Similar medical treatments provided in a single geographic region by facilities that are part of the same organization may be expected to have small variations in the determinants of greenhouse gas emissions. However, we found substantial variation in carbon footprints across facilities, treatments, and emission contributors. Understanding the magnitude and variation in greenhouse gas emissions may help identify measures to reduce the environmental effect of hemodialysis treatment.



中文翻译:

血液透析治疗碳足迹的变化来源

背景

美国血液透析治疗的温室气体排放量尚未量化。此外,之前没有研究考察过设施、处理方法和排放贡献者之间的排放量差异有多大。

方法

为了估算血液透析治疗碳足迹变化的幅度和来源,我们估算了2020 年俄亥俄州 15 个血液透析设施中与 209,481 次血液透析治疗相关的生命周期温室气体排放量(以二氧化碳当量 (CO 2 -eq) 表示组织。我们考虑了电力、天然气、水和供应使用的排放;患者和工作人员的出行距离;以及生物危害和垃圾填埋场废物。

结果

每个设施的年排放量平均为 769,374 kg CO 2 -eq(95% CI,709,388 至 848,180 kg CO 2 -eq)。

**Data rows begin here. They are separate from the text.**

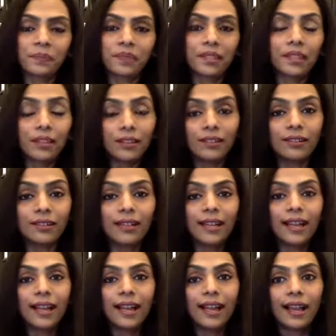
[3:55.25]
year.
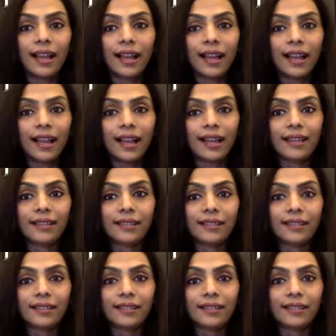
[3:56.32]
And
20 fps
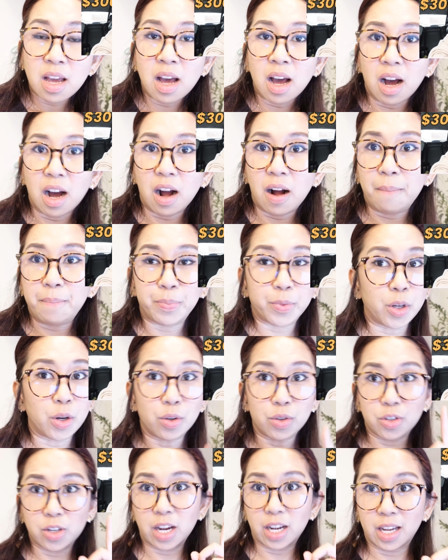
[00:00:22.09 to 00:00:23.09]
go
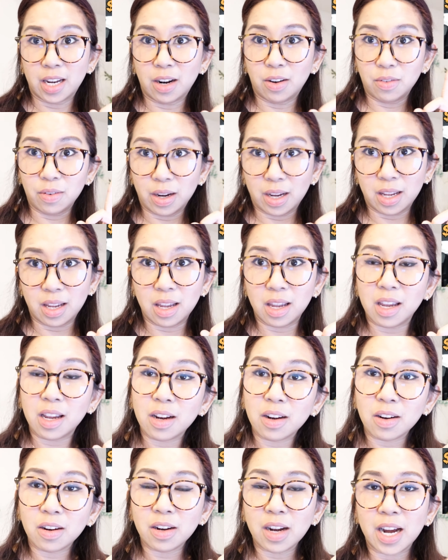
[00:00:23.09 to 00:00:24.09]
check it out right
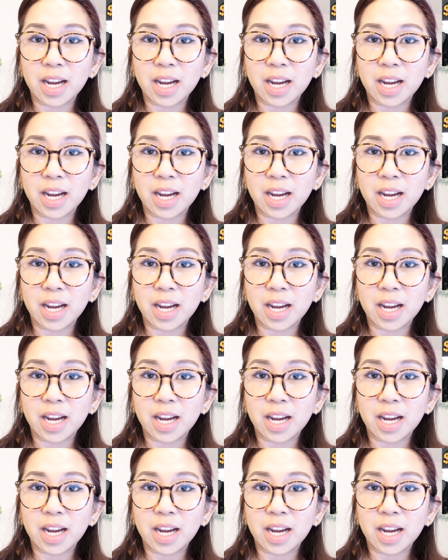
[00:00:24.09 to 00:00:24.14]
here.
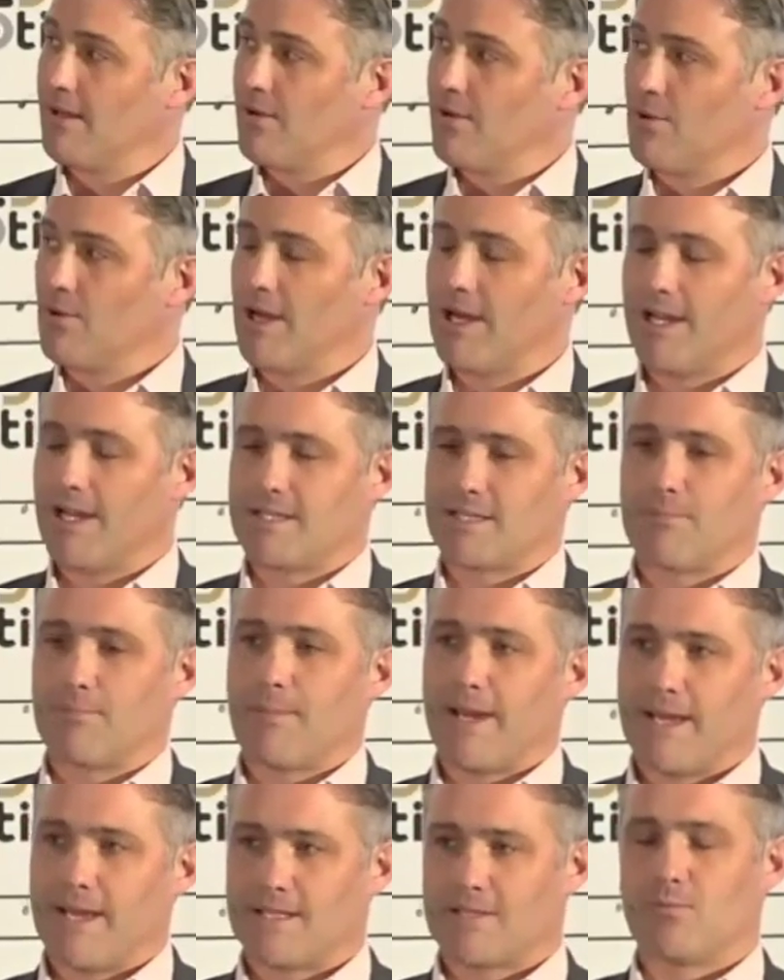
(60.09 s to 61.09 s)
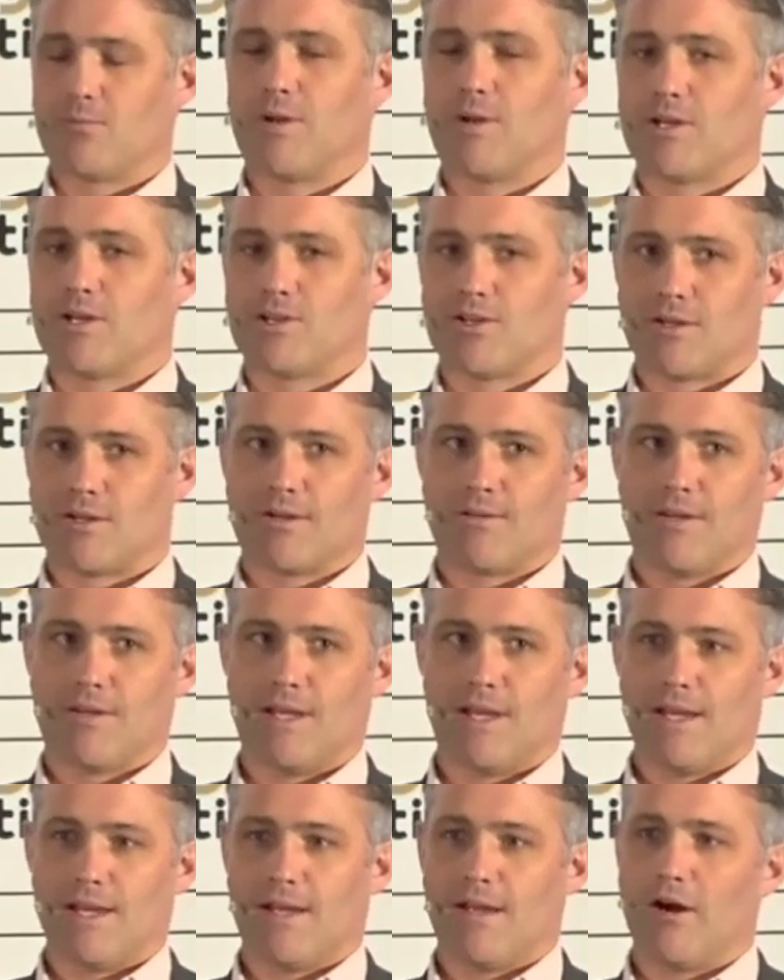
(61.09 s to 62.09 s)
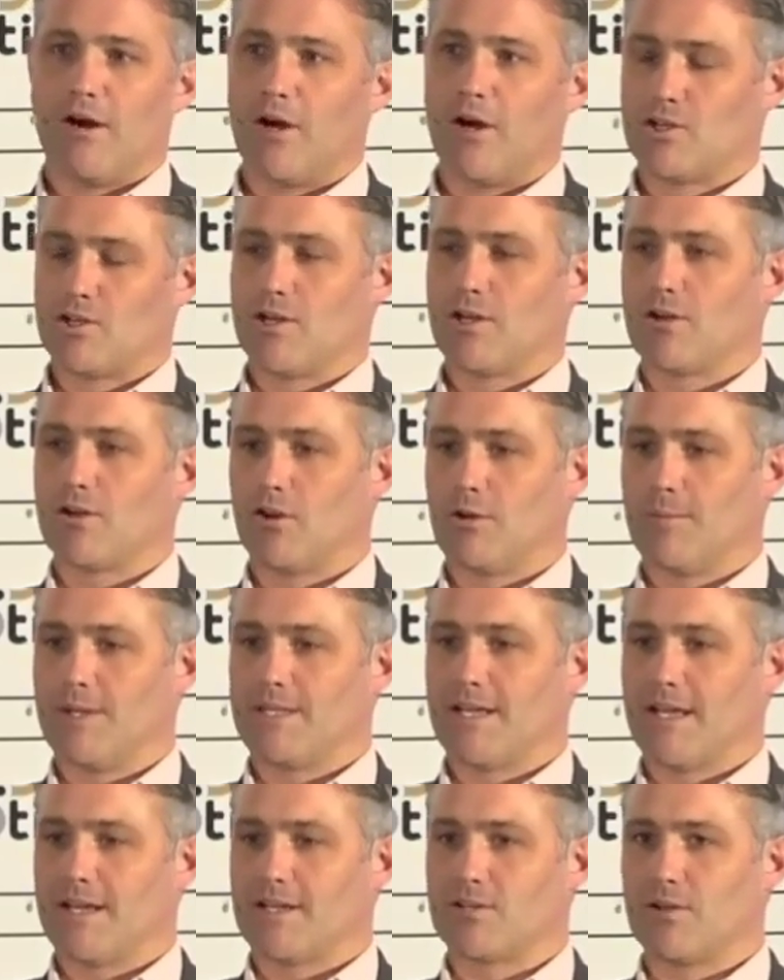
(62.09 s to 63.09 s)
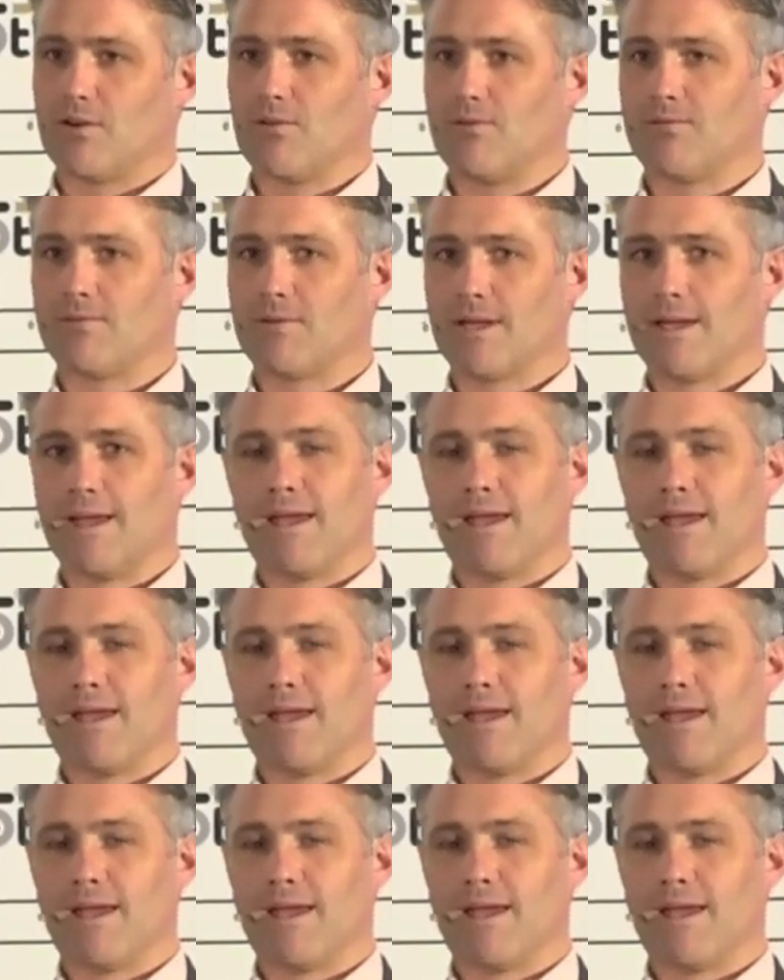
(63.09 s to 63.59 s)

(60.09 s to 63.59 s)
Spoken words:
really is the pace at which the hydrogen economy takes off.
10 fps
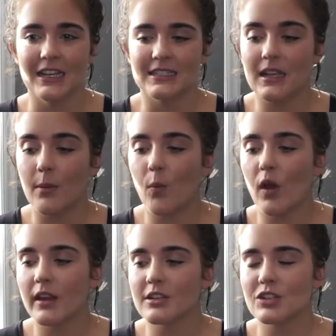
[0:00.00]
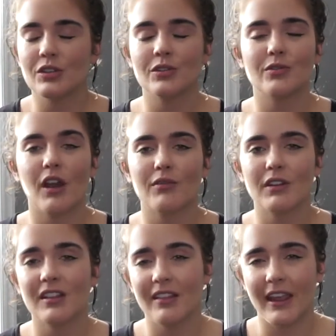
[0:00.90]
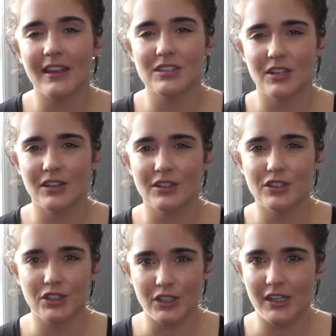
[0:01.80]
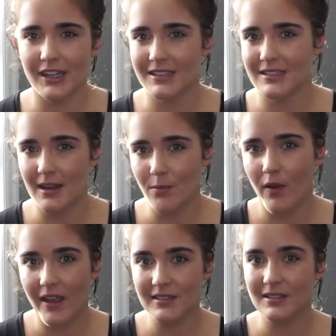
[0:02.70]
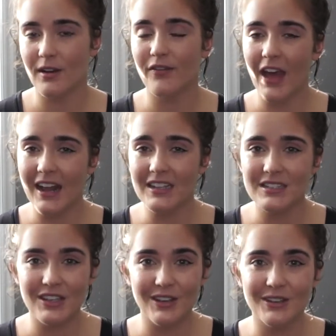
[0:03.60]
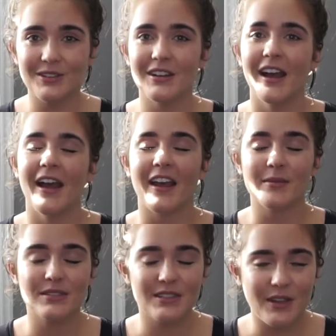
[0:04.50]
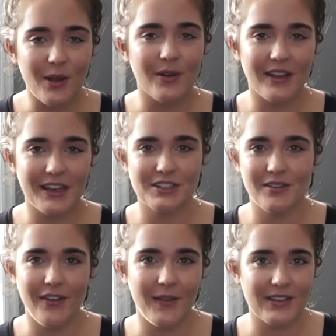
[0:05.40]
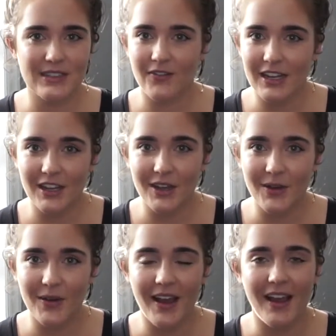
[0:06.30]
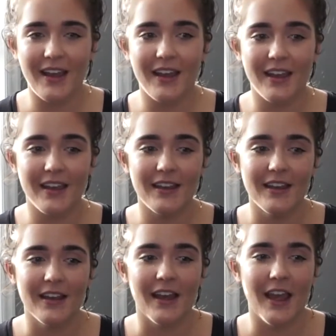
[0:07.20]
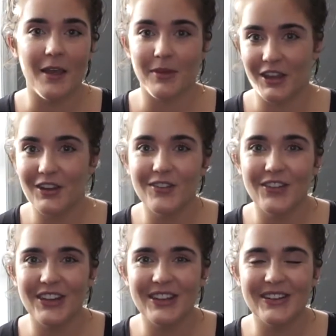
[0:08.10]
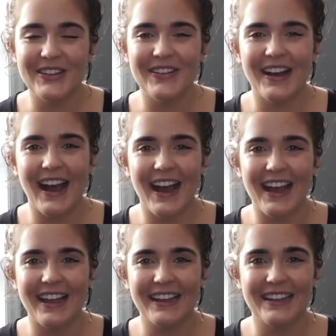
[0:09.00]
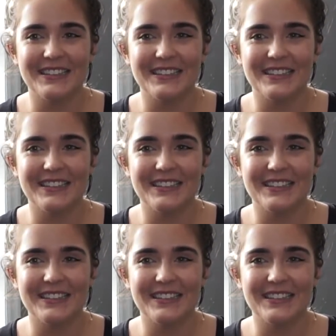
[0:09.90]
someone to relate to your journey in some way. So if that is you, I'm so glad you found this video. I am here for you. I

总排放量的三大来源是患者和员工交通(28.3%)、电力(27.4%)和天然气(15.2%)。每次处理的排放量为 58.9 kg CO 2 -eq,各个设施之间存在三倍的差异。每种处理排放量变化最大的因素是交通、天然气和水(变化系数分别为 62.5%、42.4% 和 37.7%)。每个血液透析设施的年排放量相当于 93 个家庭每年能源使用的排放量;每次治疗的排放量相当于驾驶一辆普通汽车 238 公里(149 英里)。

结论

由同一组织的设施在单一地理区域提供的类似医疗预计在温室气体排放的决定因素方面会有微小差异。然而,我们发现不同设施、处理方法和排放源之间的碳足迹存在很大差异。了解温室气体排放量的大小和变化可能有助于确定减少血液透析治疗对环境影响的措施。